» **Work request**: Write out every entry exactly as it appears, omitting the pictures.

(Beginning of Data)

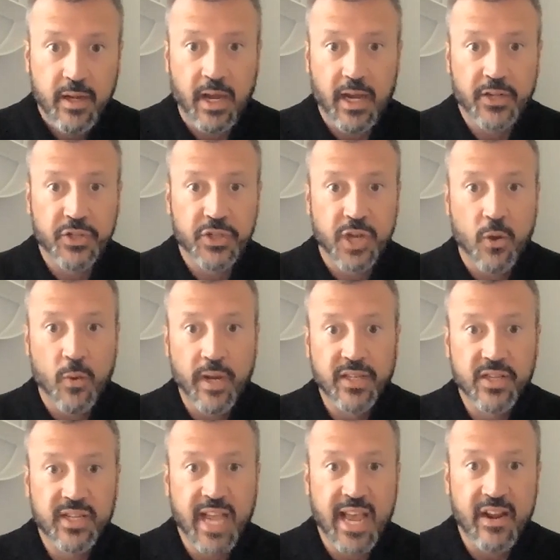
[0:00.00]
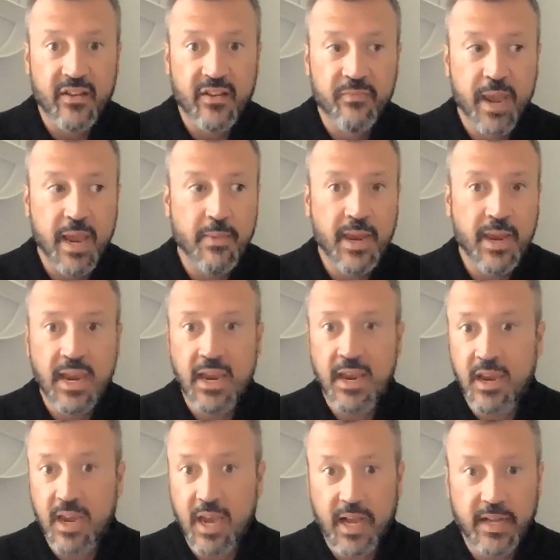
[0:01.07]
So instead of
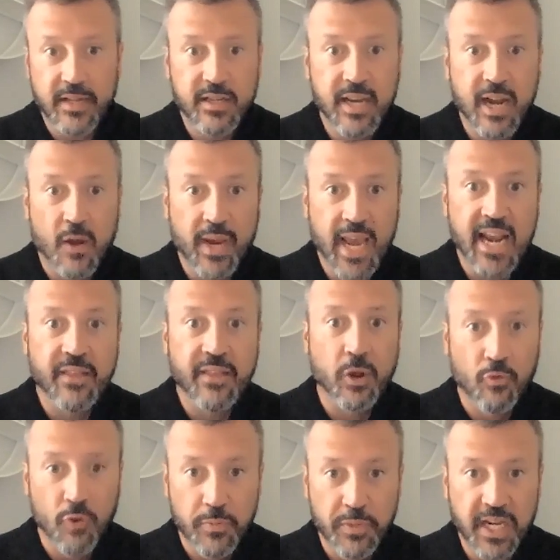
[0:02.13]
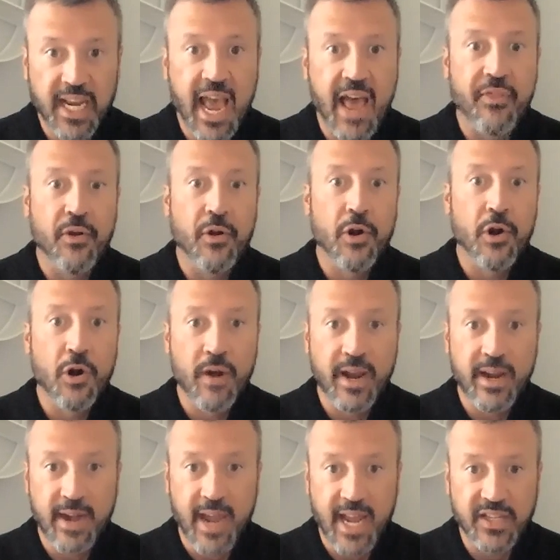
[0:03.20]
maybe getting the group together
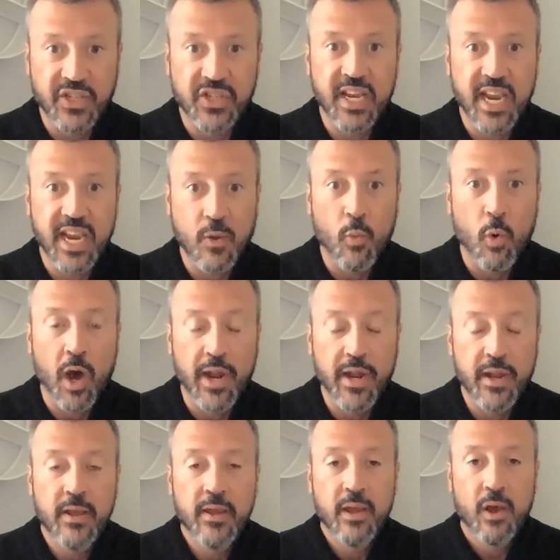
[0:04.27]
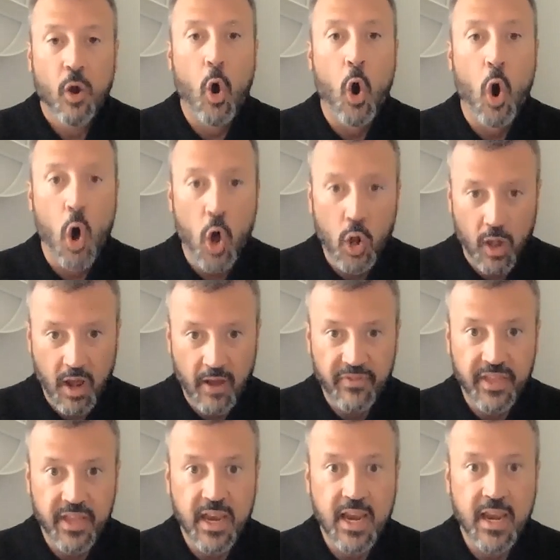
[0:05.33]
and seeing what all of
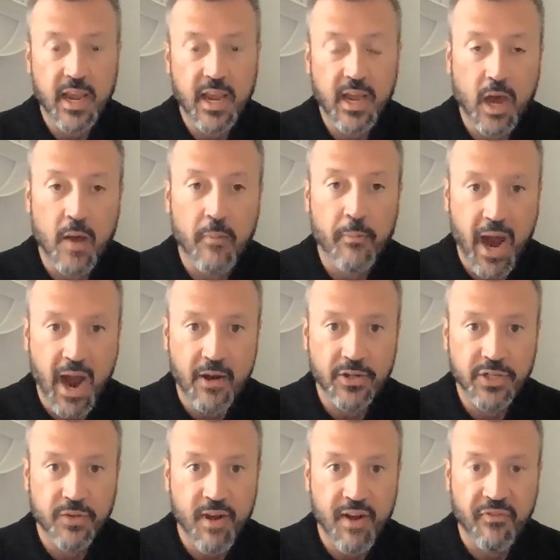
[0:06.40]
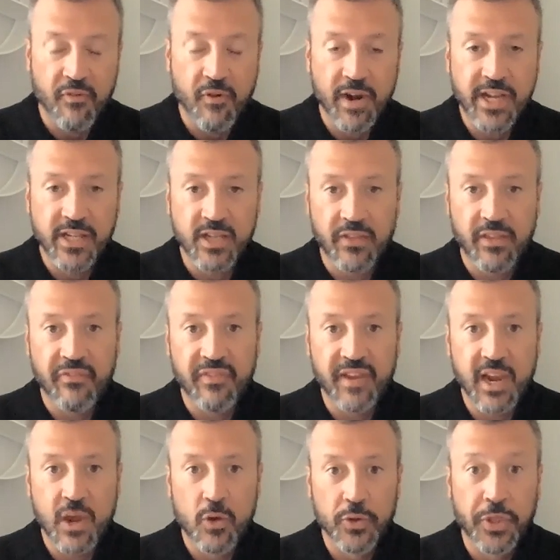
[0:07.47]
the umpires and referees on the
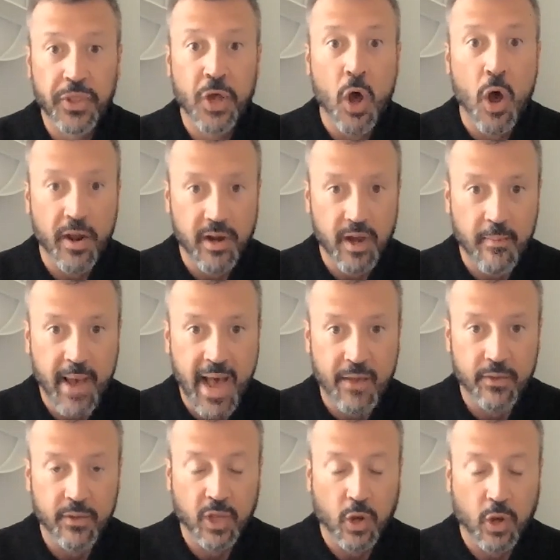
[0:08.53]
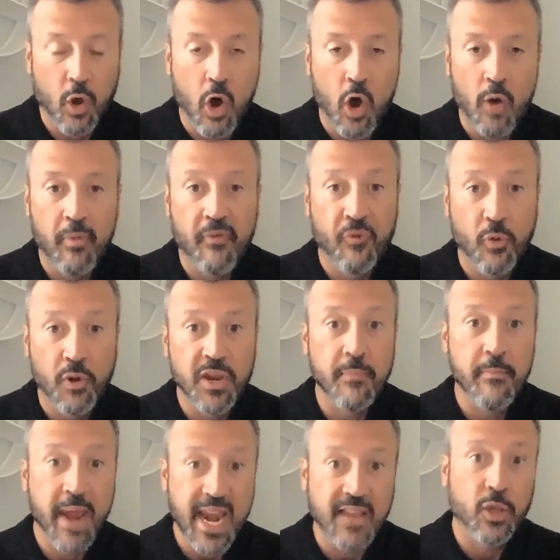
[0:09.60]
field thought about the call before you
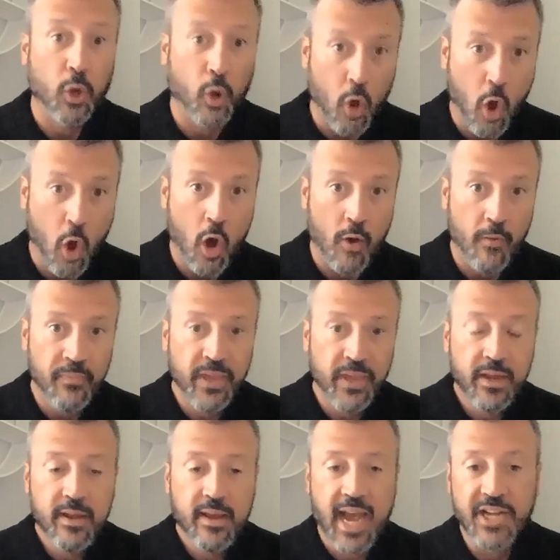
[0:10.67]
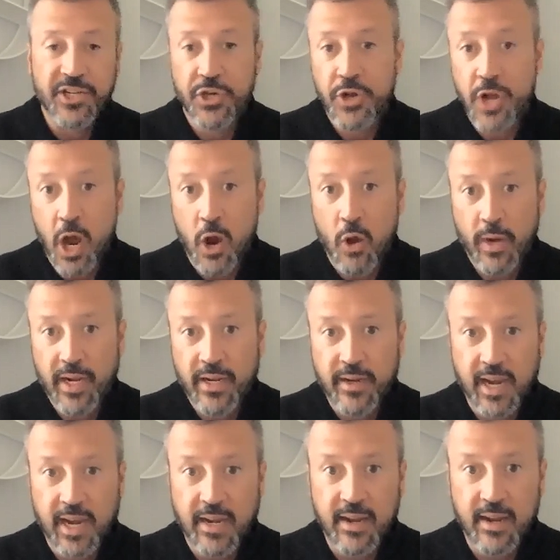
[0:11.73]
made the call, as you know,
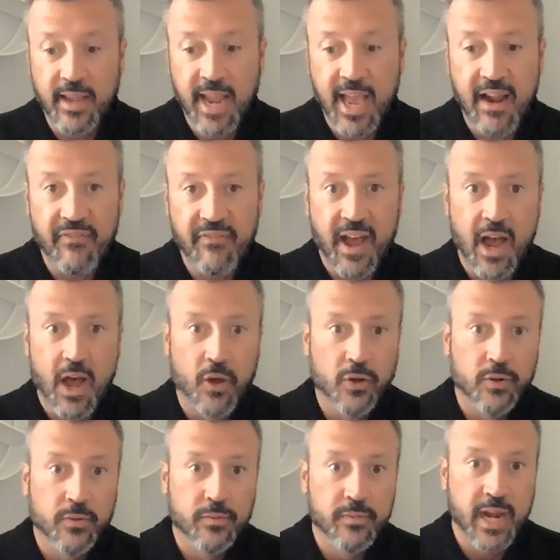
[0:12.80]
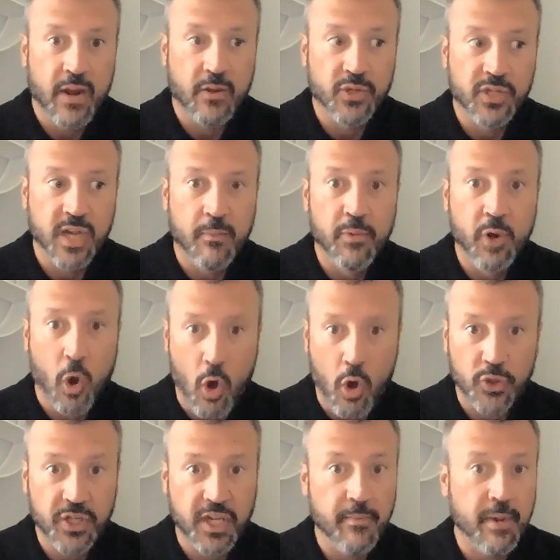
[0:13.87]
in the NFL, some
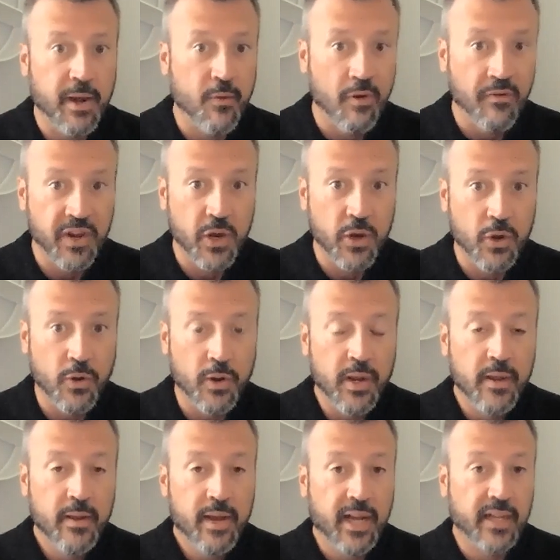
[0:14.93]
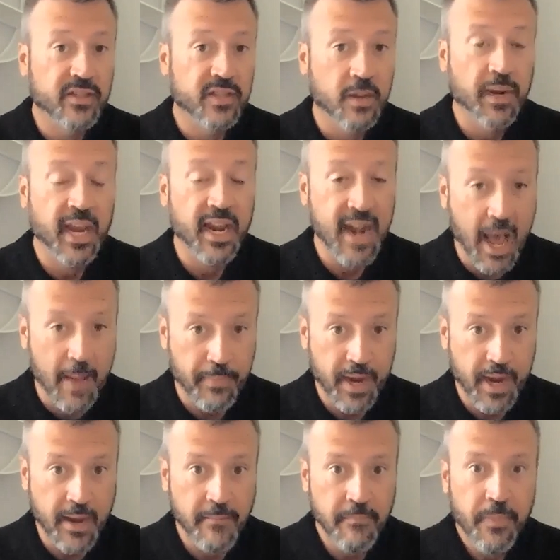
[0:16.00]
calls can be reviewed and some cannot
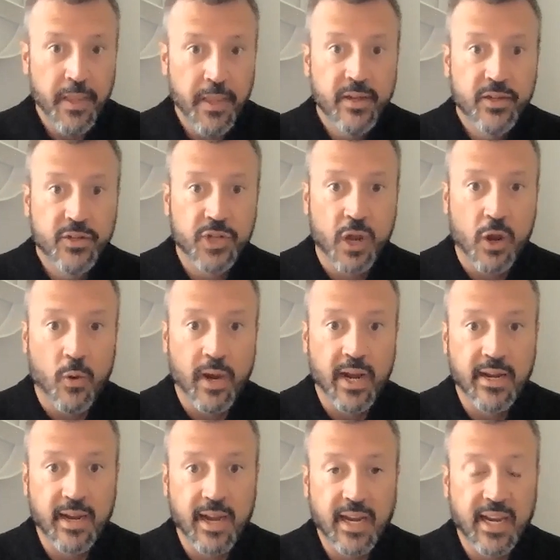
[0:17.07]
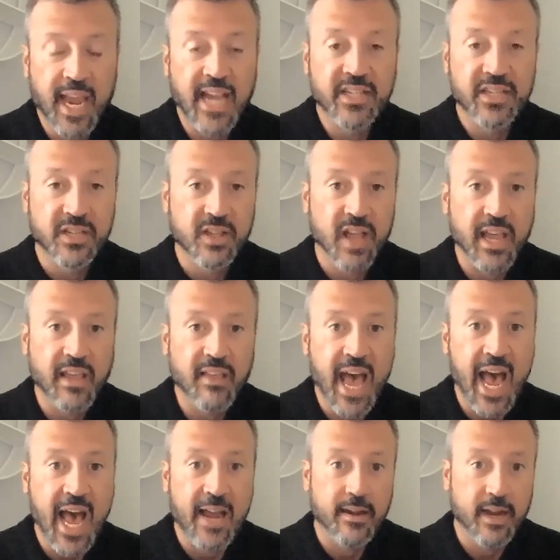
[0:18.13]
be. So in cases like
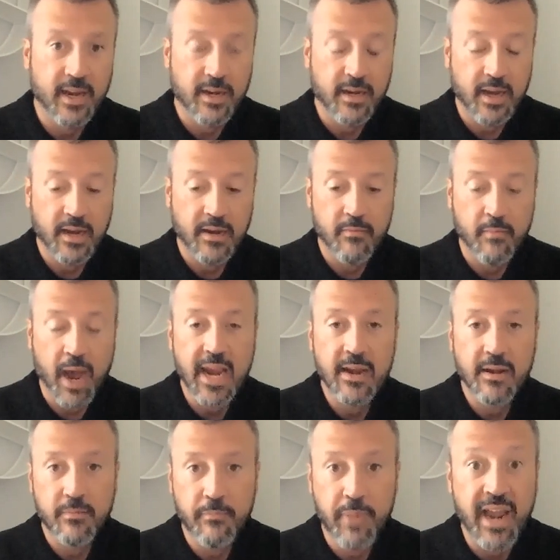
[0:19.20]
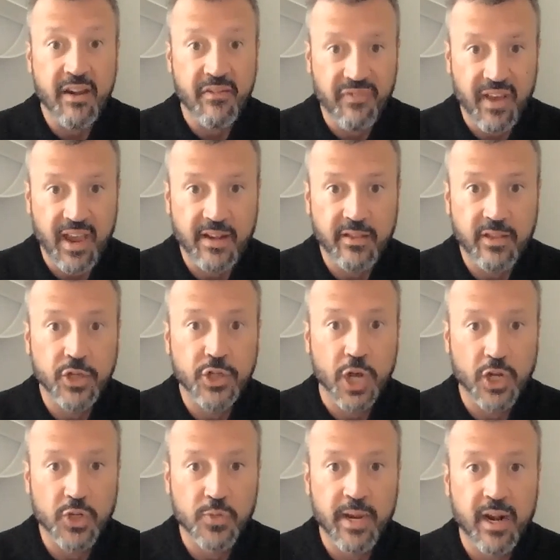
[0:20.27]
that, it might benefit the
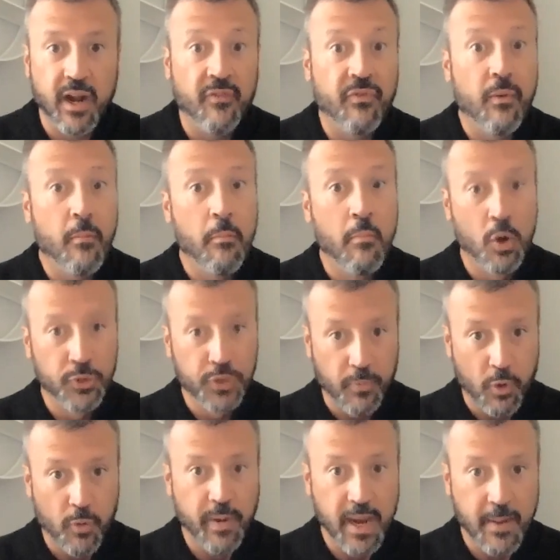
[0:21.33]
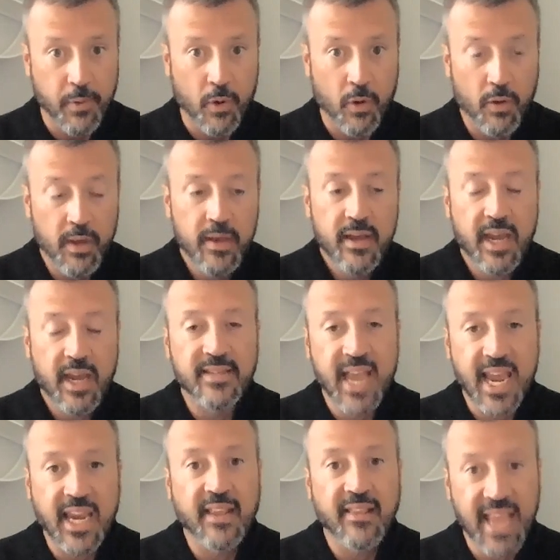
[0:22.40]
judgment of multiple people and
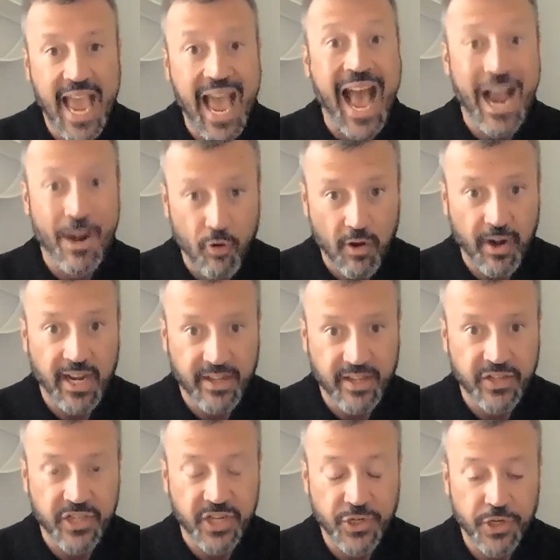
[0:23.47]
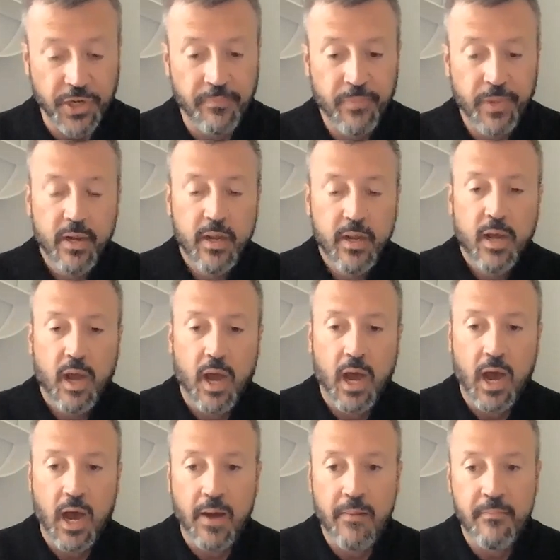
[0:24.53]
taking the aggregate decision.
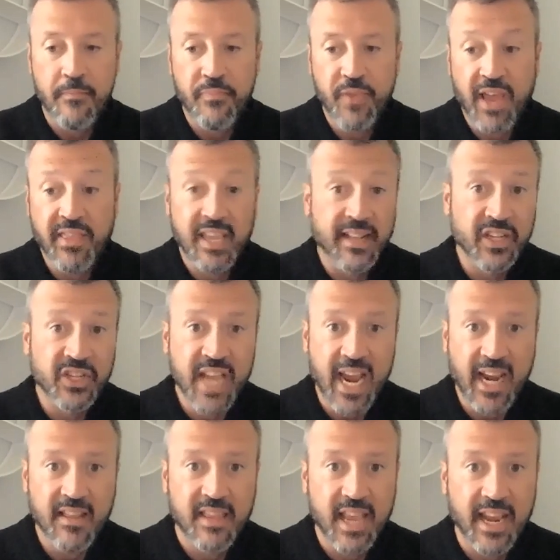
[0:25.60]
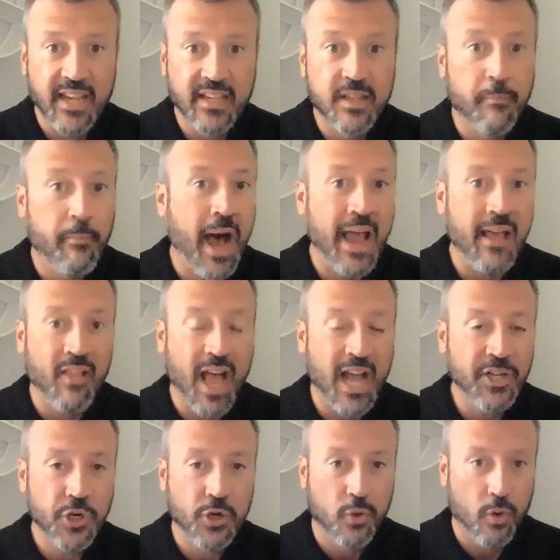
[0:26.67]
I think the second thing is the
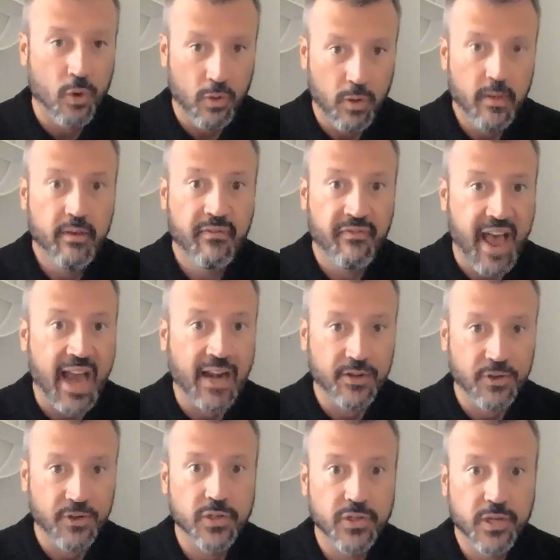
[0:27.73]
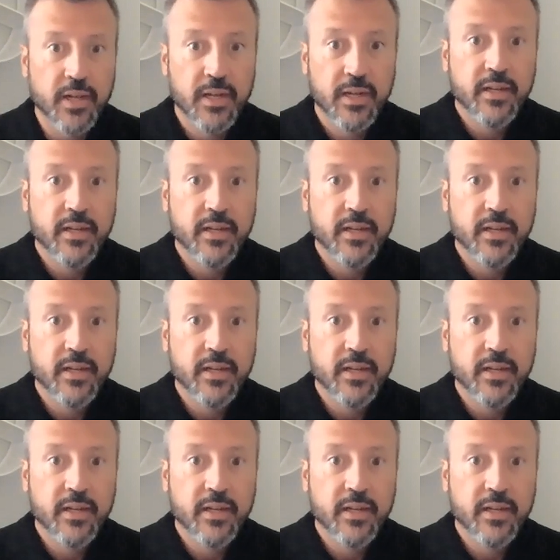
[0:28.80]
biological factors.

(End of Data)

» **Response box**:
[0:00.00]
[0:01.07]
So instead of
[0:02.13]
[0:03.20]
maybe getting the group together
[0:04.27]
[0:05.33]
and seeing what all of
[0:06.40]
[0:07.47]
the umpires and referees on the
[0:08.53]
[0:09.60]
field thought about the call before you
[0:10.67]
[0:11.73]
made the call, as you know,
[0:12.80]
[0:13.87]
in the NFL, some
[0:14.93]
[0:16.00]
calls can be reviewed and some cannot
[0:17.07]
[0:18.13]
be. So in cases like
[0:19.20]
[0:20.27]
that, it might benefit the
[0:21.33]
[0:22.40]
judgment of multiple people and
[0:23.47]
[0:24.53]
taking the aggregate decision.
[0:25.60]
[0:26.67]
I think the second thing is the
[0:27.73]
[0:28.80]
biological factors.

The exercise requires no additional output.